=== Section Start ===
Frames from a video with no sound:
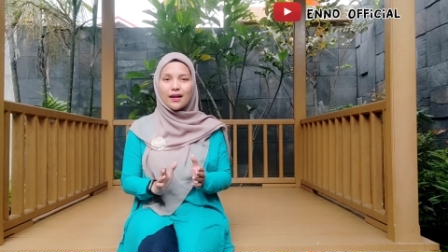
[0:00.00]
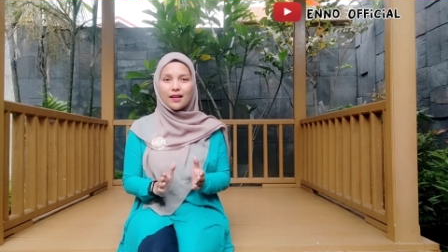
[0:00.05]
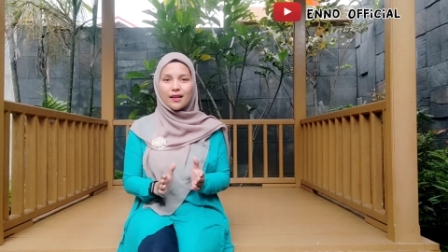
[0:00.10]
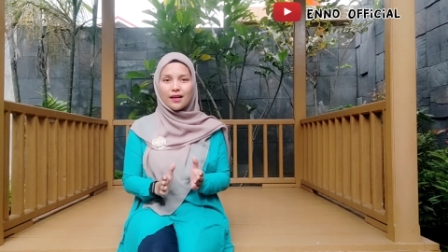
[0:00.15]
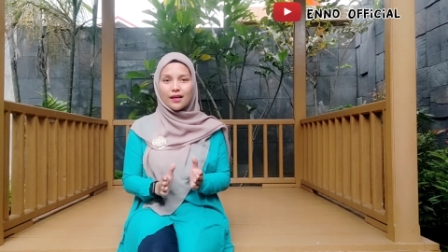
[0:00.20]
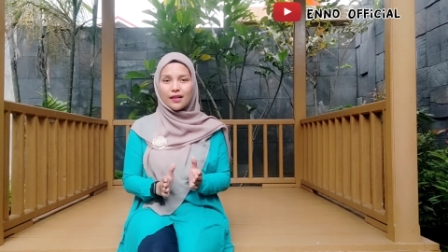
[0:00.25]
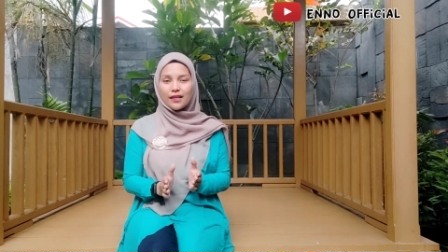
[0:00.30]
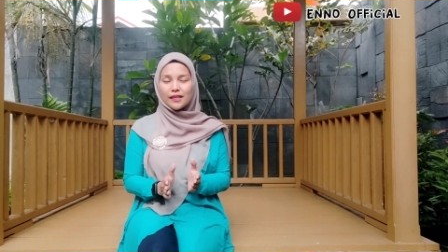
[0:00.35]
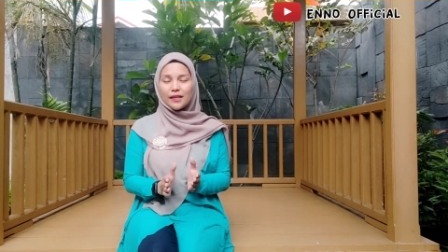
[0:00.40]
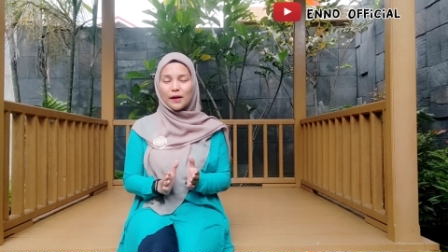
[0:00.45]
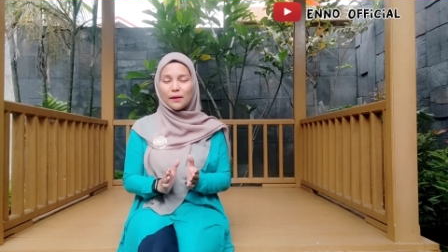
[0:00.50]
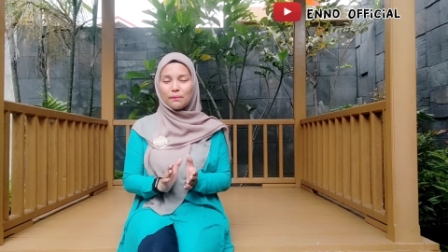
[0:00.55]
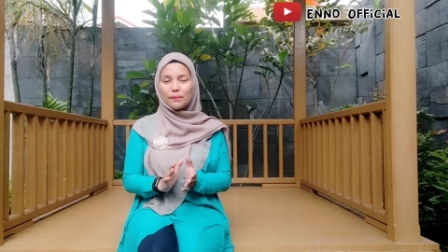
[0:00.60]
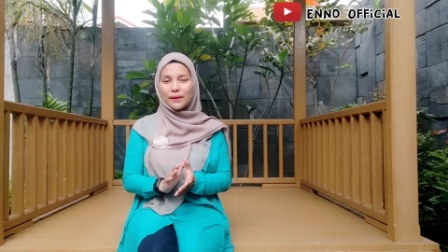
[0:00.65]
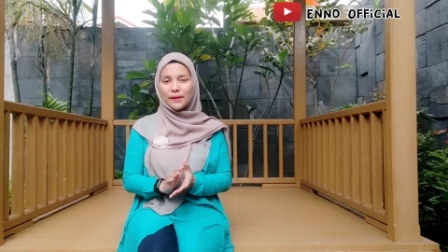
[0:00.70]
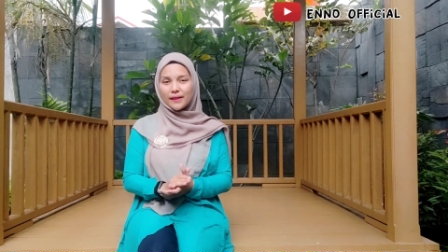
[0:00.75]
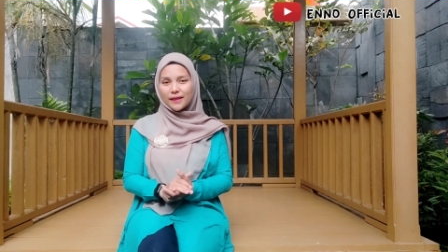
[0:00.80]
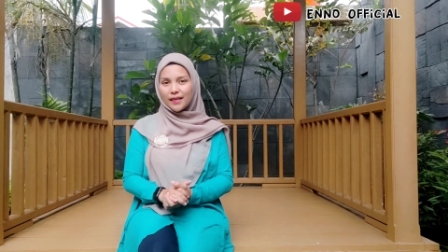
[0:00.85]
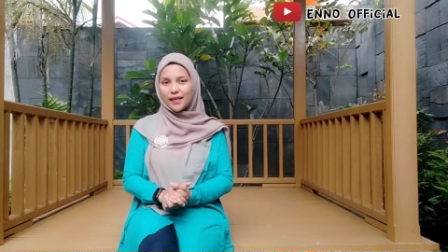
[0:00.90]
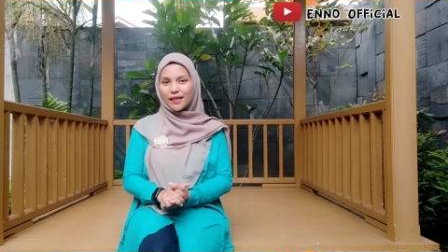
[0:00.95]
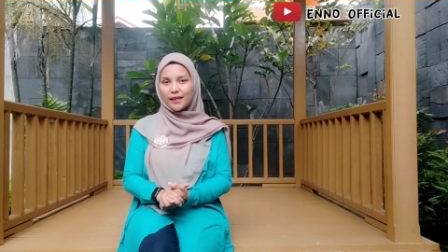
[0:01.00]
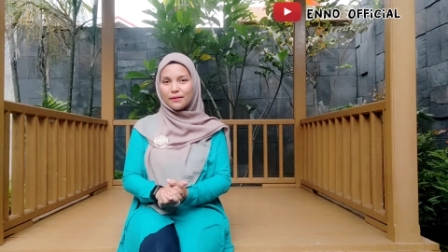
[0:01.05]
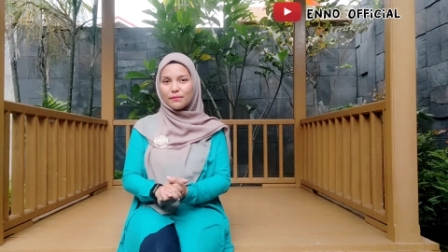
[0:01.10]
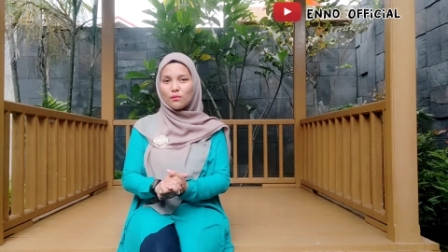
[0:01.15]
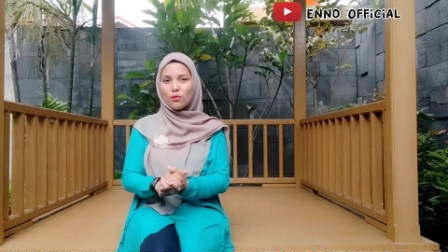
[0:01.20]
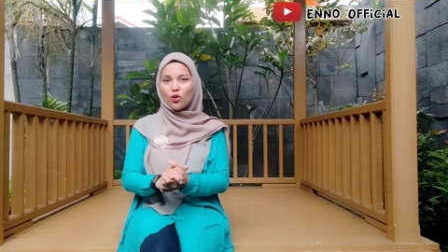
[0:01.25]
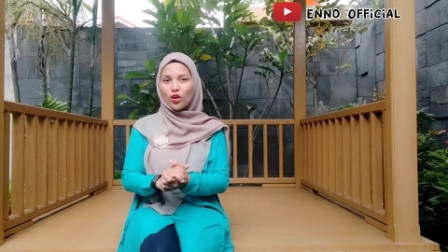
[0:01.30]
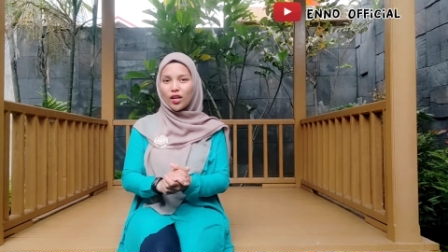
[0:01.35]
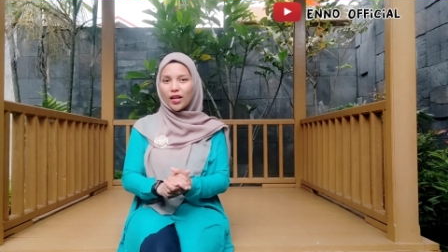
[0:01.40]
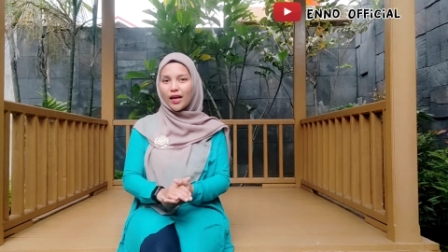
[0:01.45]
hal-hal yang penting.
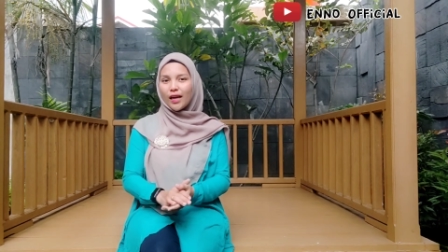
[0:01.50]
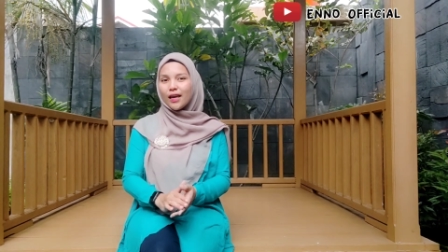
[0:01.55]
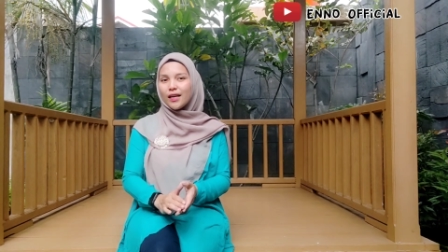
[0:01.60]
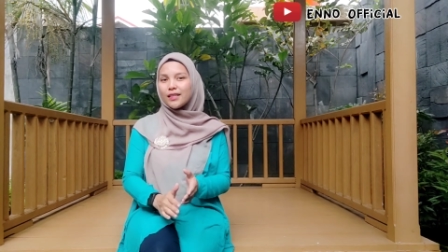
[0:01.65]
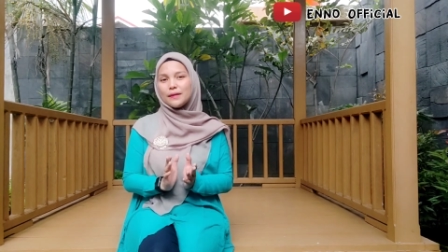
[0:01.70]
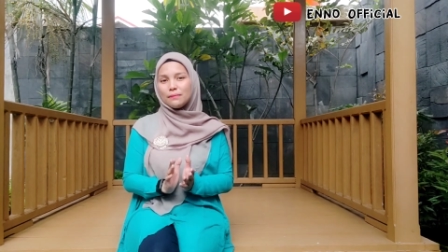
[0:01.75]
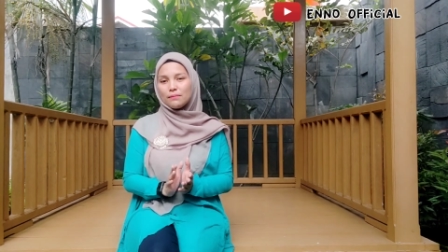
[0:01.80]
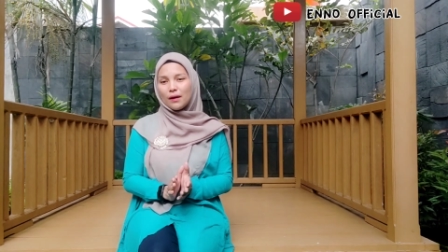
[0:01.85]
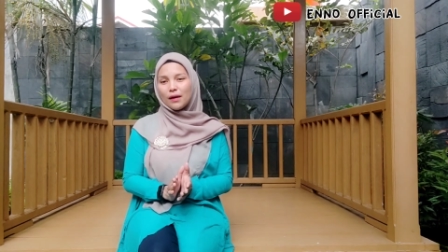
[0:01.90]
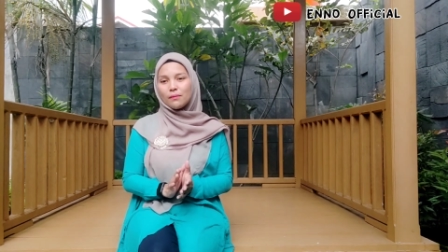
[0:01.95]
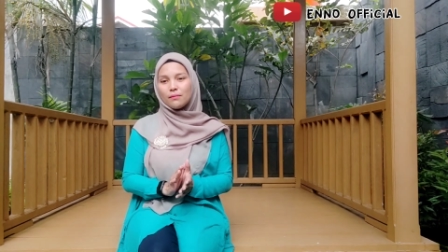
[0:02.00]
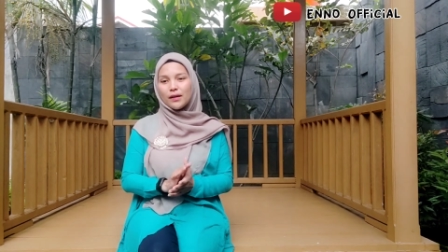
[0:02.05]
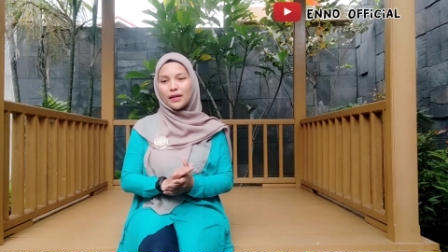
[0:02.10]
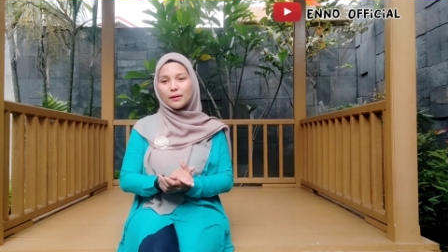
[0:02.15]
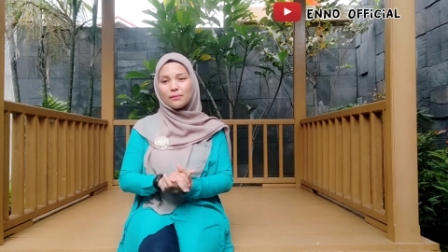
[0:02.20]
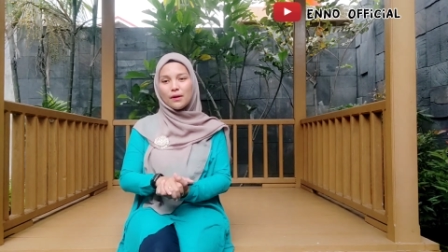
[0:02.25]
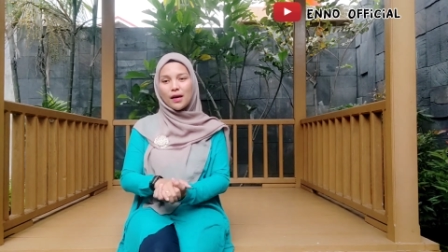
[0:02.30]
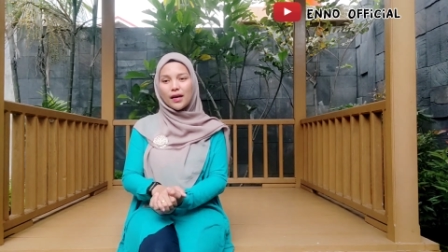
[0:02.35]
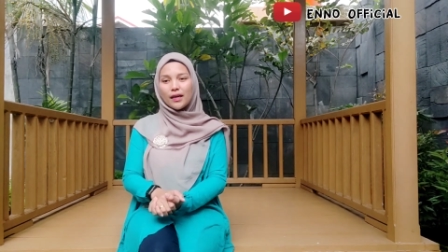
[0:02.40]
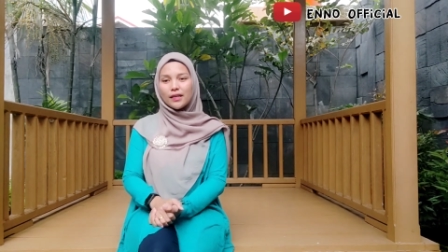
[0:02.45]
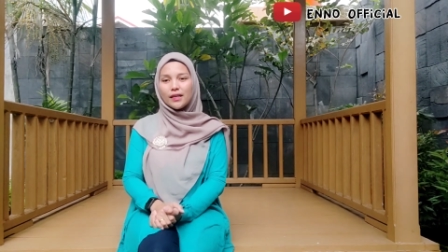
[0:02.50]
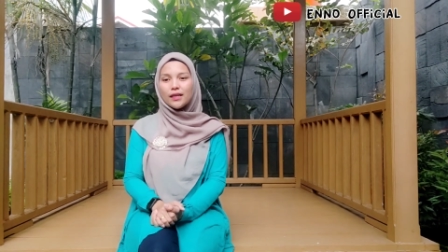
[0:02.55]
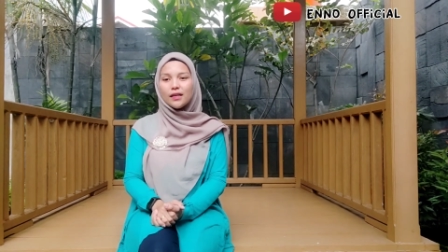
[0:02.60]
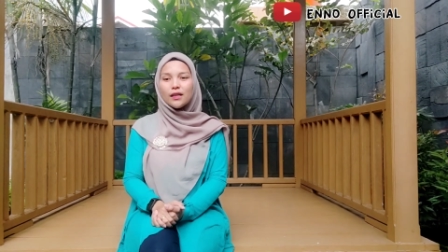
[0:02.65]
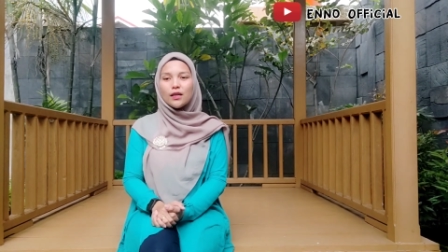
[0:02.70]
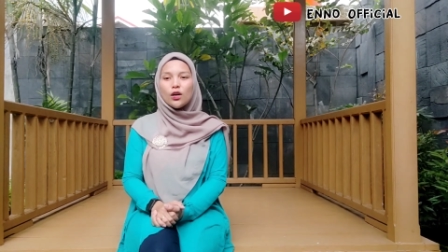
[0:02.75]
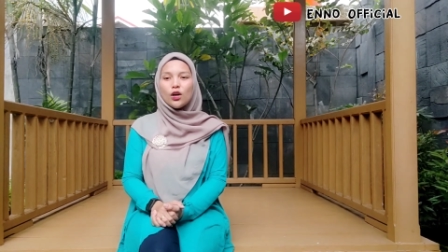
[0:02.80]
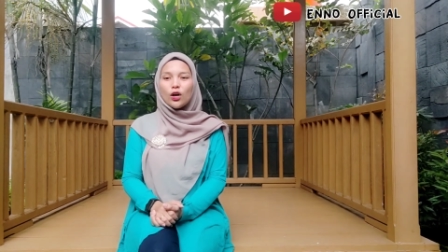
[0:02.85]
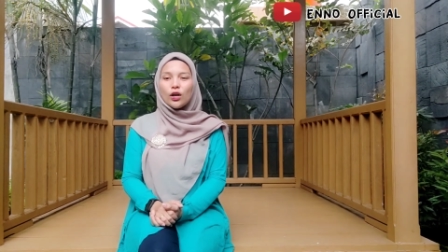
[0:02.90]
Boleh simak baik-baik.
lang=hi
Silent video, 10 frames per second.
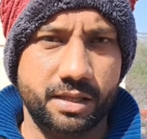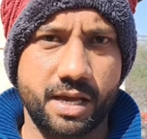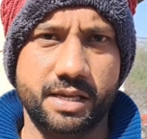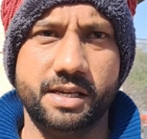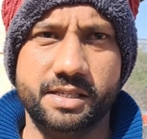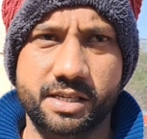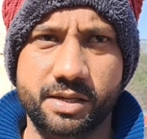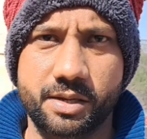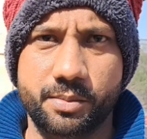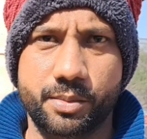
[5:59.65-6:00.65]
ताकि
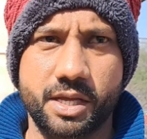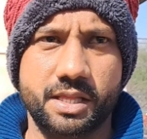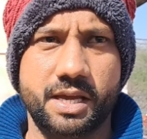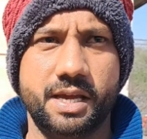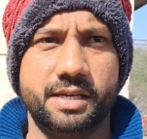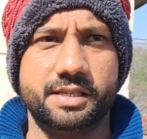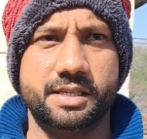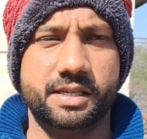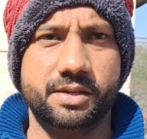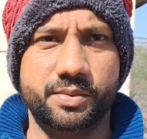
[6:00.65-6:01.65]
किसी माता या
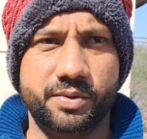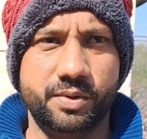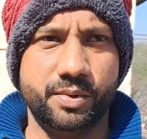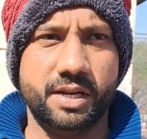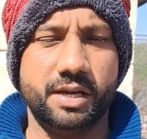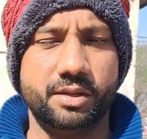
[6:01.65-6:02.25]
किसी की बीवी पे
=== Section End ===
## [Directions]
Every line of the data above should be quoted exactly. Omit the pictures.

## [Solution]
Frames from a video with no sound:
[0:00.00]
[0:00.05]
[0:00.10]
[0:00.15]
[0:00.20]
[0:00.25]
[0:00.30]
[0:00.35]
[0:00.40]
[0:00.45]
[0:00.50]
[0:00.55]
[0:00.60]
[0:00.65]
[0:00.70]
[0:00.75]
[0:00.80]
[0:00.85]
[0:00.90]
[0:00.95]
[0:01.00]
[0:01.05]
[0:01.10]
[0:01.15]
[0:01.20]
[0:01.25]
[0:01.30]
[0:01.35]
[0:01.40]
[0:01.45]
hal-hal yang penting.
[0:01.50]
[0:01.55]
[0:01.60]
[0:01.65]
[0:01.70]
[0:01.75]
[0:01.80]
[0:01.85]
[0:01.90]
[0:01.95]
[0:02.00]
[0:02.05]
[0:02.10]
[0:02.15]
[0:02.20]
[0:02.25]
[0:02.30]
[0:02.35]
[0:02.40]
[0:02.45]
[0:02.50]
[0:02.55]
[0:02.60]
[0:02.65]
[0:02.70]
[0:02.75]
[0:02.80]
[0:02.85]
[0:02.90]
Boleh simak baik-baik.
lang=hi
Silent video, 10 frames per second.
[5:59.65-6:00.65]
ताकि
[6:00.65-6:01.65]
किसी माता या
[6:01.65-6:02.25]
किसी की बीवी पे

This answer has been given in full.